Silly worker/wrapper split
Cnnsider this program:
flags (Options f x)
= reverse (reverse (reverse (reverse (reverse (reverse (reverse (reverse x)))))))
`seq` f
data X = X String Bool Bool Bool Bool
data Options = Options !X [Int]
All the reverse
stuff is just a trick to make the function big, so that we will
get a worker/wapper split. (Small functions are not split.)
But basically flags
is just a record selector.
Now look at what we get:
$wflags_sxd :: String -> Bool -> Bool -> Bool -> Bool -> [Int]
-> (# String, Bool, Bool, Bool, Bool #)
[Str=<L,U><L,U><L,U><L,U><L,U><S,1*U>]
$wflags_sxd
= \ (ww_sx2 :: String)
(ww_sx3 :: Bool)
(ww_sx4 :: Bool)
(ww_sx5 :: Bool)
(ww_sx6 :: Bool)
(ww_sx8 :: [Int]) ->
case GHC.List.reverse1
@Int
(GHC.List.reverse1
@Int
(GHC.List.reverse1
@Int
(GHC.List.reverse1
@Int
(GHC.List.reverse1
@Int
(GHC.List.reverse1
@Int
(GHC.List.reverse1
@Int
(GHC.List.reverse1 @Int ww_sx8 (GHC.Types.[] @Int))
(GHC.Types.[] @Int))
(GHC.Types.[] @Int))
(GHC.Types.[] @Int))
(GHC.Types.[] @Int))
(GHC.Types.[] @Int))
(GHC.Types.[] @Int))
(GHC.Types.[] @Int)
of
{ __DEFAULT ->
(# ww_sx2, ww_sx3, ww_sx4, ww_sx5, ww_sx6 #)
}
flags [InlPrag=NOUSERINLINE[2]] :: Options -> X
[Str=<S(SS),U(U(U,U,U,U,U),U)>,]
flags
= \ (w_swW :: Options) ->
case w_swW of
{ Options ww_swZ [Dmd=<S,1*U(U,U,U,U,U)>] ww_sx8 [Dmd=<S,1*U>] ->
case ww_swZ of { X ww_sx2 ww_sx3 ww_sx4 ww_sx5 ww_sx6 ->
case $wflags_sxd ww_sx2 ww_sx3 ww_sx4 ww_sx5 ww_sx6 ww_sx8 of
{ (# ww_sxe, ww_sxf, ww_sxg, ww_sxh, ww_sxi #) ->
Bug.X ww_sxe ww_sxf ww_sxg ww_sxh ww_sxi
}
}
}
This is utterly bonkers.
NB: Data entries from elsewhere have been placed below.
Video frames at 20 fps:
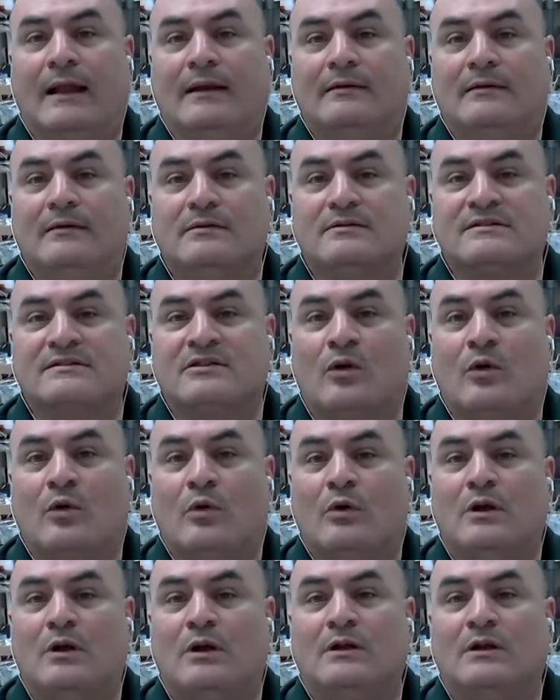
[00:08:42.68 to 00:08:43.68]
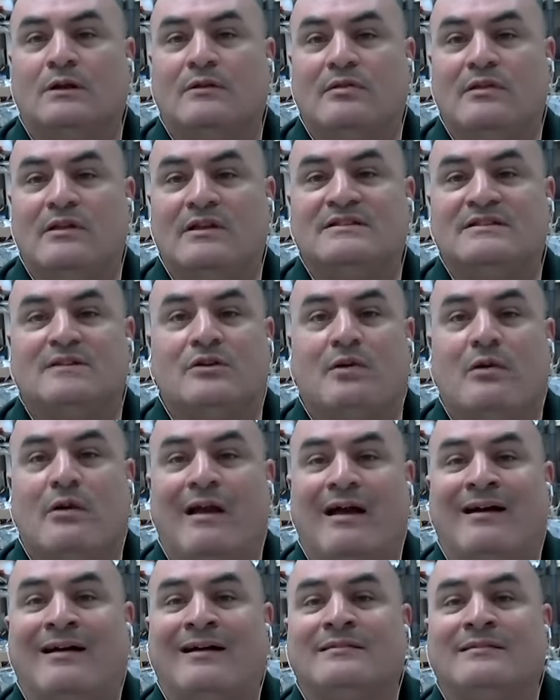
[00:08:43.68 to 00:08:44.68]
But I
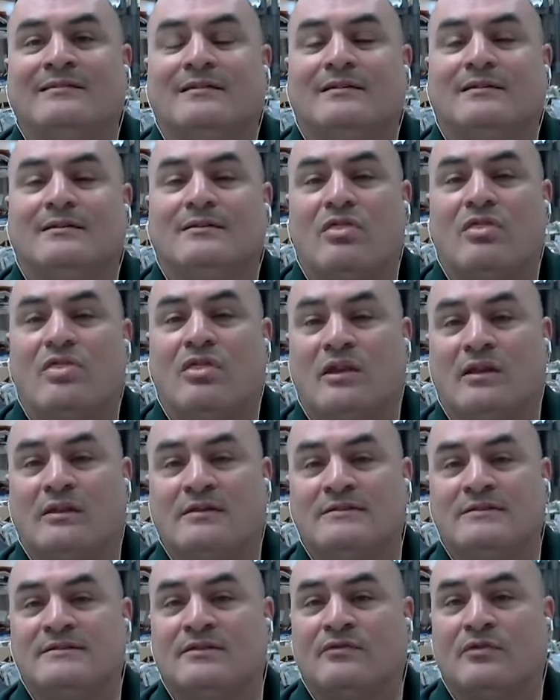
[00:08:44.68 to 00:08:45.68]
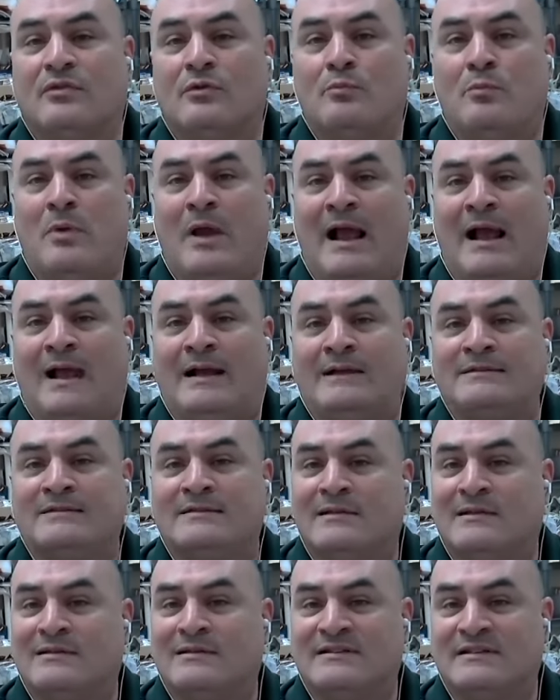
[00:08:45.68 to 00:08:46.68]
hear all the time
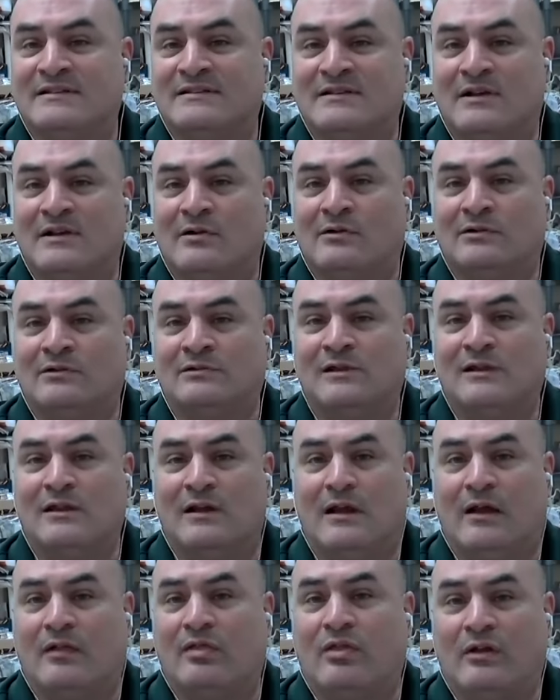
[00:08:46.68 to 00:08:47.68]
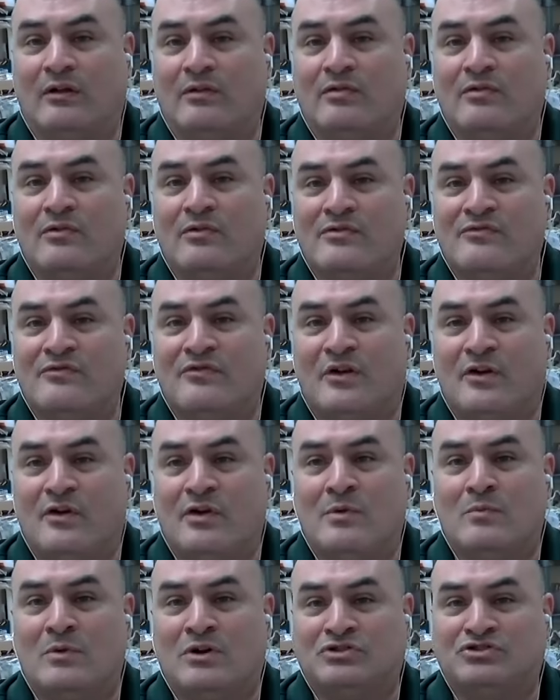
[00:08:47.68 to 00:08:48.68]
people who,
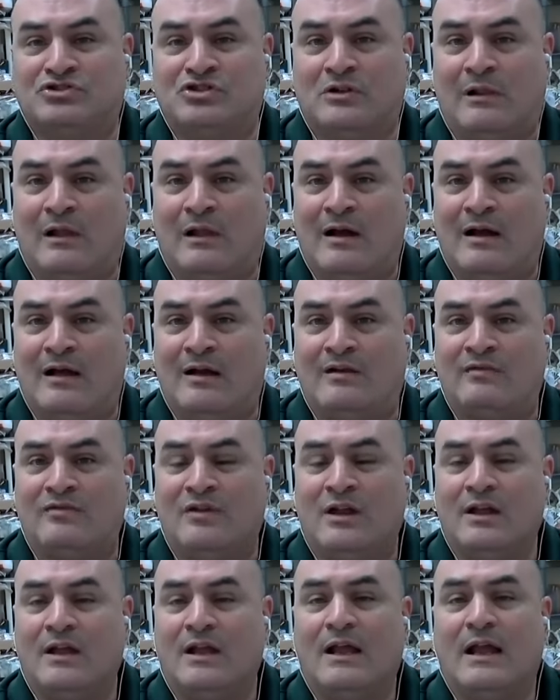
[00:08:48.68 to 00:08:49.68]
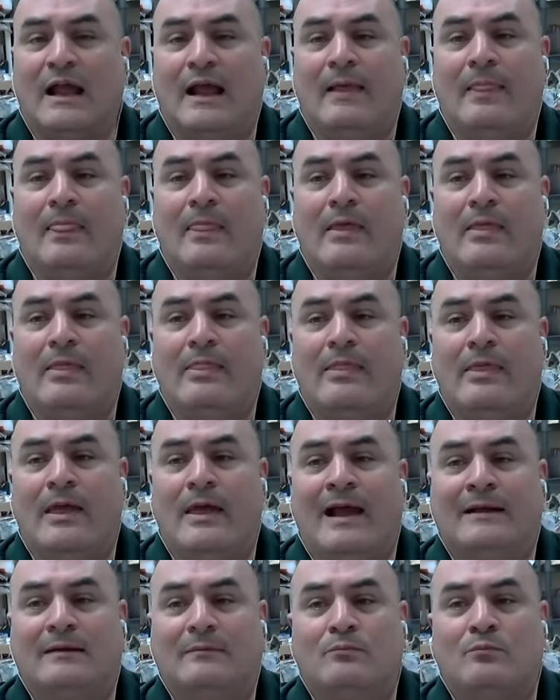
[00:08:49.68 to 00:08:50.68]
contact me and say
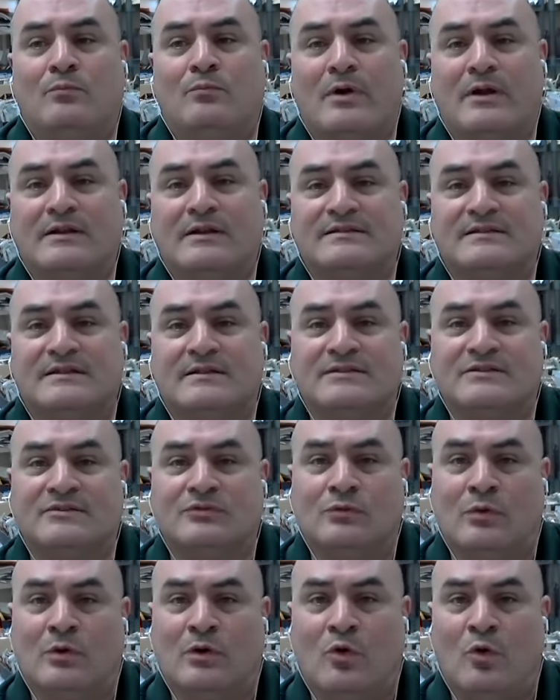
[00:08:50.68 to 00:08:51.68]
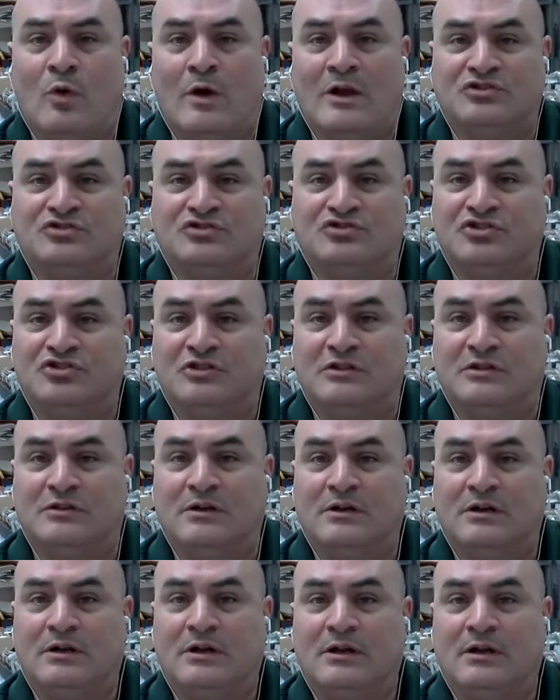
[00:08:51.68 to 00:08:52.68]
they've had a sighting of this or that or the other
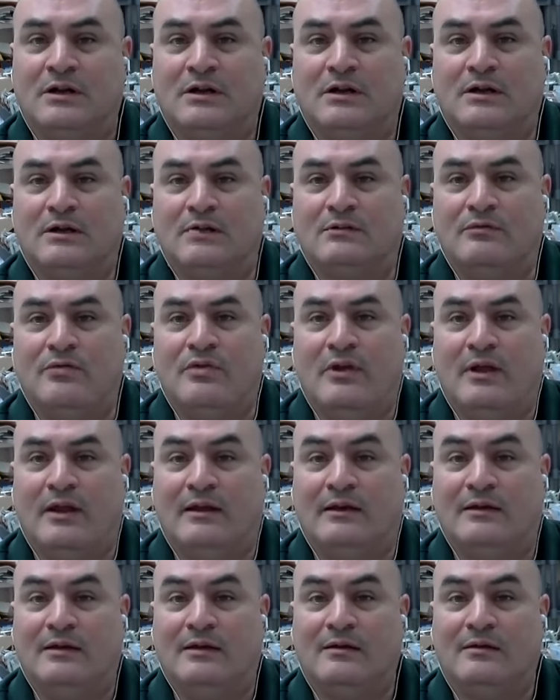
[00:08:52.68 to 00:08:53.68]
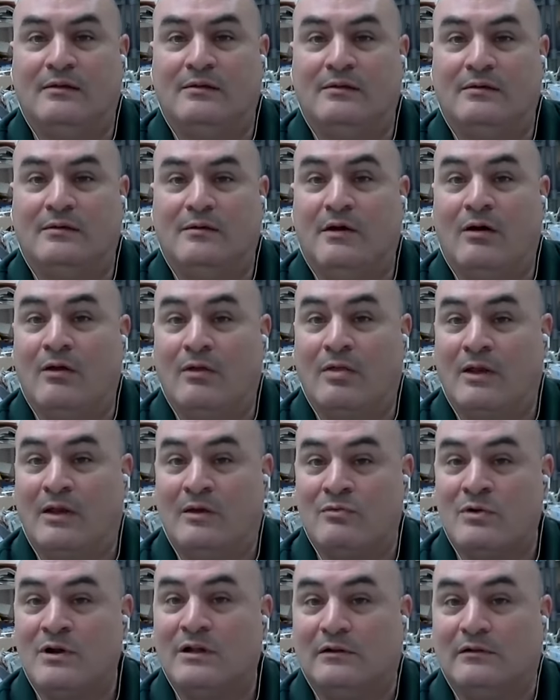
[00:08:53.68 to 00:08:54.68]
thing, Llorona or
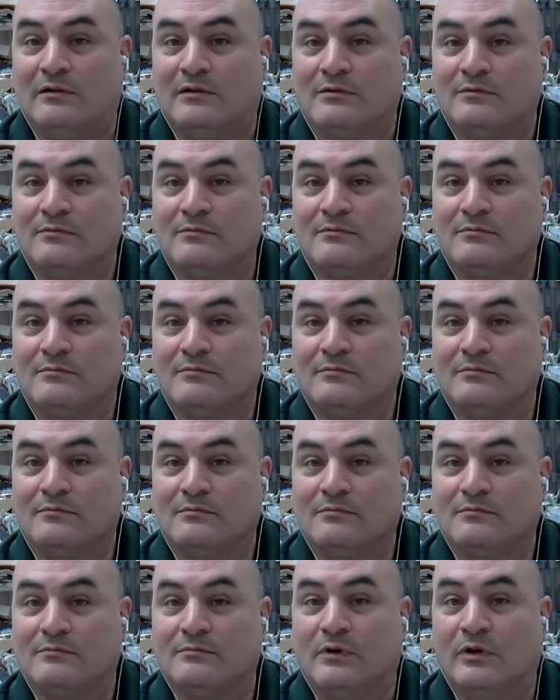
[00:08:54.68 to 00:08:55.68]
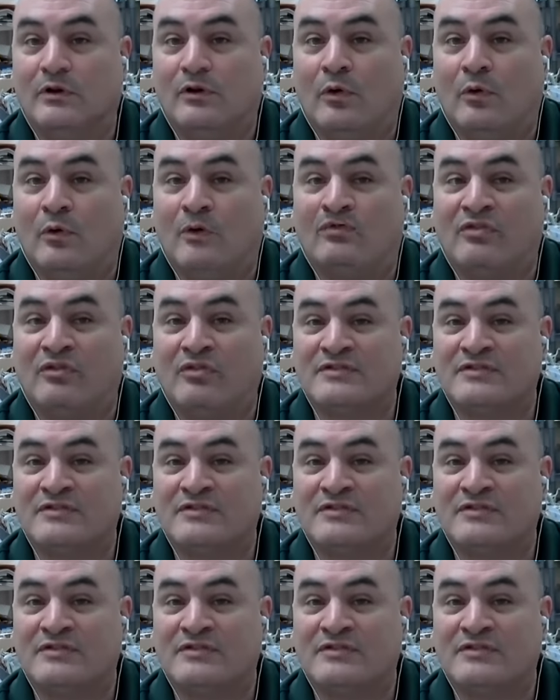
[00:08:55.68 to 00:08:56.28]
whatever. And so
Why does the wrapper unpacking the X field of Options
, pass them
to the worker, which returns them, only for the wrapper to re-assemble the X value.
This came up when investigating the perf regression on record selectors described in !2873 (closed).
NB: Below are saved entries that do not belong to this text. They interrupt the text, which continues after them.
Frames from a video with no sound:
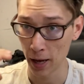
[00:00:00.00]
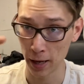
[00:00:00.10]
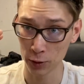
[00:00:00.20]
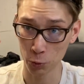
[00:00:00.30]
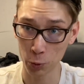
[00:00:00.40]

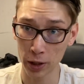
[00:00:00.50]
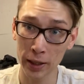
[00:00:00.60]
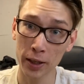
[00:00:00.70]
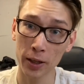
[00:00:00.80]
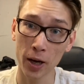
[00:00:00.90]
it's really
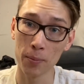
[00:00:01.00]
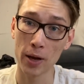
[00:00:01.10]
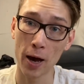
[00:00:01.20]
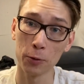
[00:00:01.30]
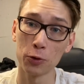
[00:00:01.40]
gonna come
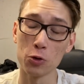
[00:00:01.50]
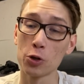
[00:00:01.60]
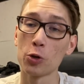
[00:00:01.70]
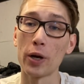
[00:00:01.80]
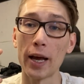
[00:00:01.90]
down to
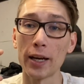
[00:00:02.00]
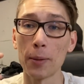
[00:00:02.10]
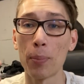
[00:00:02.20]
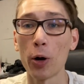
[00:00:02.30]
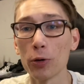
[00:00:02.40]
creating
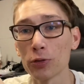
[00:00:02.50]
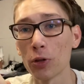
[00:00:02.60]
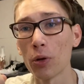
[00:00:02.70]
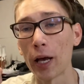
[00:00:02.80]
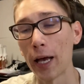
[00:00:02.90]

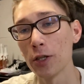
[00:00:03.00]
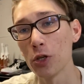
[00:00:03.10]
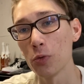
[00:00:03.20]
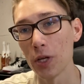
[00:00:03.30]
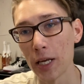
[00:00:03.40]
personal and
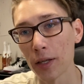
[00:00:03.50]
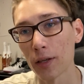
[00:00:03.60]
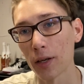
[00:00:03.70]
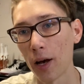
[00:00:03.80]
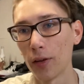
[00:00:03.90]

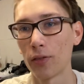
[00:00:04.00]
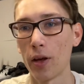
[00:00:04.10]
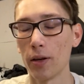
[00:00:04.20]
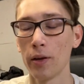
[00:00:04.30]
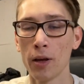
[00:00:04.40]
unique
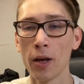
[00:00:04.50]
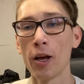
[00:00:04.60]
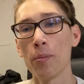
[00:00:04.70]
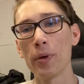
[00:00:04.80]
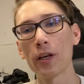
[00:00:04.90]
content.
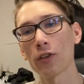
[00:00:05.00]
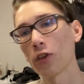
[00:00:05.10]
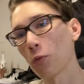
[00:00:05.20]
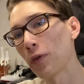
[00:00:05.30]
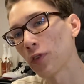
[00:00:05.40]
Because
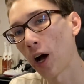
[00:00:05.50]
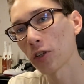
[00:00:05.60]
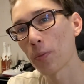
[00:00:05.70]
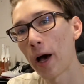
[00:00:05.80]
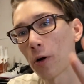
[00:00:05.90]
as we've
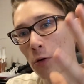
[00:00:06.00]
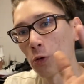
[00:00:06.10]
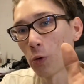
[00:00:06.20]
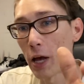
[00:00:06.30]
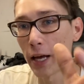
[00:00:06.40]
talked about,
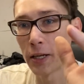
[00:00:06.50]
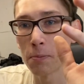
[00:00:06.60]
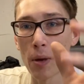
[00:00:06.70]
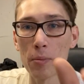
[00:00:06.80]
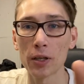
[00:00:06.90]
creating,
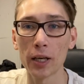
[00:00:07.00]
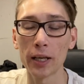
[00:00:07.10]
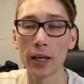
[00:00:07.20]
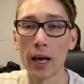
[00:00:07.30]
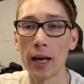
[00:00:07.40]

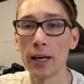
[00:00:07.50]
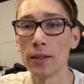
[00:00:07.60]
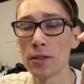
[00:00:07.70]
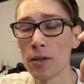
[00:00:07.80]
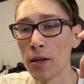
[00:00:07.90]
mimicking,
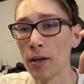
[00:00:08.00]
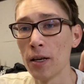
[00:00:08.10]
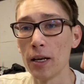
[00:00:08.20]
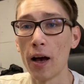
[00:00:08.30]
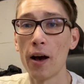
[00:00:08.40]
and
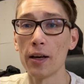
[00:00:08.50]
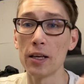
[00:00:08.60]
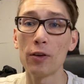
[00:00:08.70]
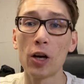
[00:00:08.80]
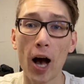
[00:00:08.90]

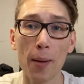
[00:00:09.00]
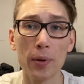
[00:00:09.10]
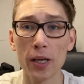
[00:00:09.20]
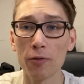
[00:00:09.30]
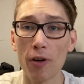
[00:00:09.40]
even
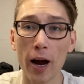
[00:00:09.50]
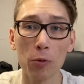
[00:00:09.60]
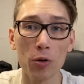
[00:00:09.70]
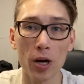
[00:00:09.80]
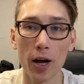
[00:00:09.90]
copying
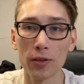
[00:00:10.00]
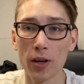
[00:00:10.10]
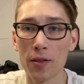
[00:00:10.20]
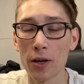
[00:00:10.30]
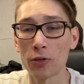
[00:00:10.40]
viral
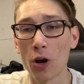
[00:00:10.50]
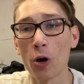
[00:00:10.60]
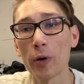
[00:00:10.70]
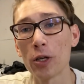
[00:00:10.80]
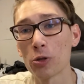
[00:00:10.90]
content that is
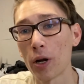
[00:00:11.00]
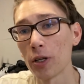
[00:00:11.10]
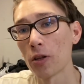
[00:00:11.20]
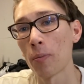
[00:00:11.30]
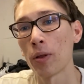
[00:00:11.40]
already
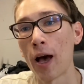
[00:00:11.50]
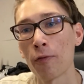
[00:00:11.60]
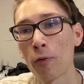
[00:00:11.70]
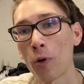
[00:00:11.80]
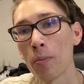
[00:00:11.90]
trending on the
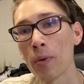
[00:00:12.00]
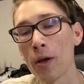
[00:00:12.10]
platform,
The culprit is this code in DmdAnal
:
mkRhsDmd :: AnalEnv -> Arity -> CoreExpr -> CleanDemand
mkRhsDmd env rhs_arity rhs =
case peelTsFuns rhs_arity (findTypeShape (ae_fam_envs env) (exprType rhs)) of
Just (TsProd tss) -> mkCallDmds rhs_arity (cleanEvalProdDmd (length tss))
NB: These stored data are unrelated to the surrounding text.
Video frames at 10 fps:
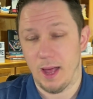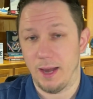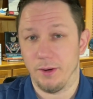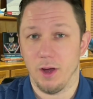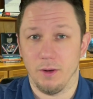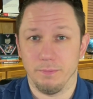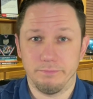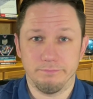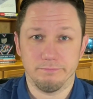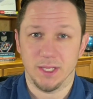I don't know.
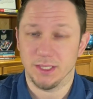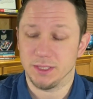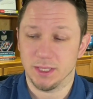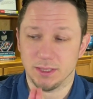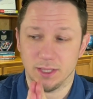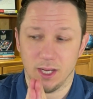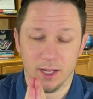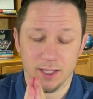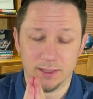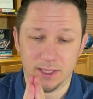It's just, uh,
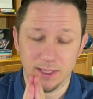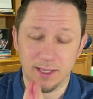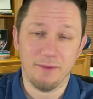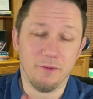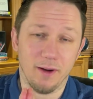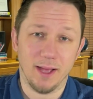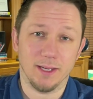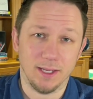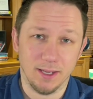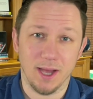it's a
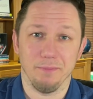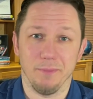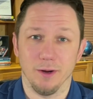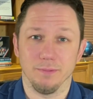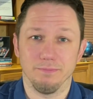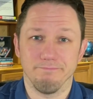never-ending nightmare.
_ -> mkCallDmds rhs_arity cleanEvalDmd
cleanEvalDmd :: CleanDemand
cleanEvalDmd = JD { sd = HeadStr, ud = Used }
cleanEvalProdDmd :: Arity -> CleanDemand
cleanEvalProdDmd n = JD { sd = HeadStr, ud = UProd (replicate n useTop) }
This function constructs the "vanilla RHS demand" used by the demand analyser
for the RHS of a binding. But the case-expression arranges that when the
result type is a product we use cleanEvalProdDmd
. That is what gives the funny looking
strictness for flags
[Str=<S(SS),U( U(U,U,U,U,U), U)>,]
And it's that inner U(U,U,U,U,U)
that causes the extra unpacking.
This bit of code is justified in Note [Product demands for function body]
,
and that in turn was introduced seven years ago:
commit 99d4e5b4a0bd32813ff8c74e91d2dcf6b3555176
Author: Simon Peyton Jones <simonpj@microsoft.com>
Date: Fri May 3 14:50:58 2013 +0100
Implement cardinality analysis
Now, it turns out that things have changed in the meantime. Simply removing the special case, to give
mkRhsDmd :: AnalEnv -> Arity -> CoreExpr -> CleanDemand
mkRhsDmd env rhs_arity rhs = mkCallDmds rhs_arity cleanEvalDmd
still correctly optimises the check
function in binary_trees
, which is
the function idenified in Note [Product demands for function body]
.
In other words, removing the special case still does the optimisation
we want -- but also stops the stupid w/w split above.
TL;DR. Let's try this new, simpler mkRhsDmd
.